INPUT START

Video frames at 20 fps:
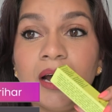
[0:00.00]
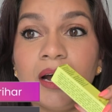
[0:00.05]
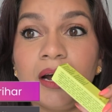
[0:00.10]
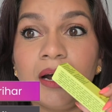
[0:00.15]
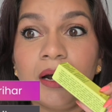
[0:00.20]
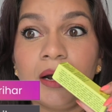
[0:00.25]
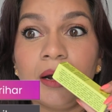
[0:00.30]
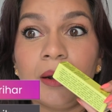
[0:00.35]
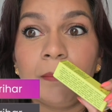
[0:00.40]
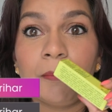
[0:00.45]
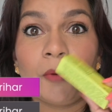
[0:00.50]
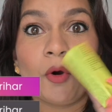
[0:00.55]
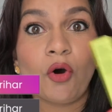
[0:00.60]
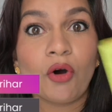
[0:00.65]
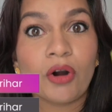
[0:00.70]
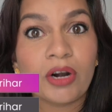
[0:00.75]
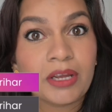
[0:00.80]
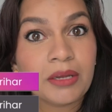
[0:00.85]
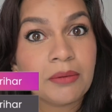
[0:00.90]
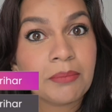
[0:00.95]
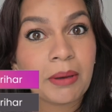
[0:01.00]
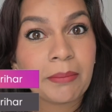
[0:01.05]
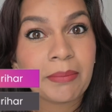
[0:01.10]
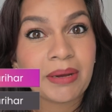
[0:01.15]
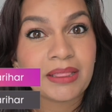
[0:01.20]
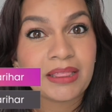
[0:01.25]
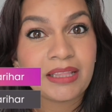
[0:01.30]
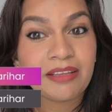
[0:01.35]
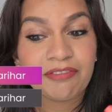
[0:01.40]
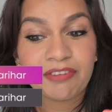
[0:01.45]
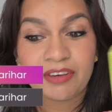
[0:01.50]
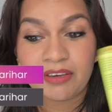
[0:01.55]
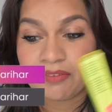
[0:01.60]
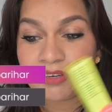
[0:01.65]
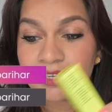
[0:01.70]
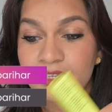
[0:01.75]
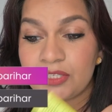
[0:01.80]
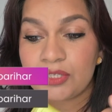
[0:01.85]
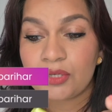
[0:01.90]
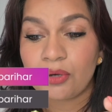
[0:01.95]
or in my monthly
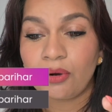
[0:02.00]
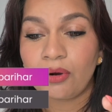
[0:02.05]
favorites,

INPUT END

* WHAT IS EXPECTED *
Everything in the entries above should be written out again exactly, except the images.

* ANSWER FOR THIS EXERCISE *
Video frames at 20 fps:
[0:00.00]
[0:00.05]
[0:00.10]
[0:00.15]
[0:00.20]
[0:00.25]
[0:00.30]
[0:00.35]
[0:00.40]
[0:00.45]
[0:00.50]
[0:00.55]
[0:00.60]
[0:00.65]
[0:00.70]
[0:00.75]
[0:00.80]
[0:00.85]
[0:00.90]
[0:00.95]
[0:01.00]
[0:01.05]
[0:01.10]
[0:01.15]
[0:01.20]
[0:01.25]
[0:01.30]
[0:01.35]
[0:01.40]
[0:01.45]
[0:01.50]
[0:01.55]
[0:01.60]
[0:01.65]
[0:01.70]
[0:01.75]
[0:01.80]
[0:01.85]
[0:01.90]
[0:01.95]
or in my monthly
[0:02.00]
[0:02.05]
favorites,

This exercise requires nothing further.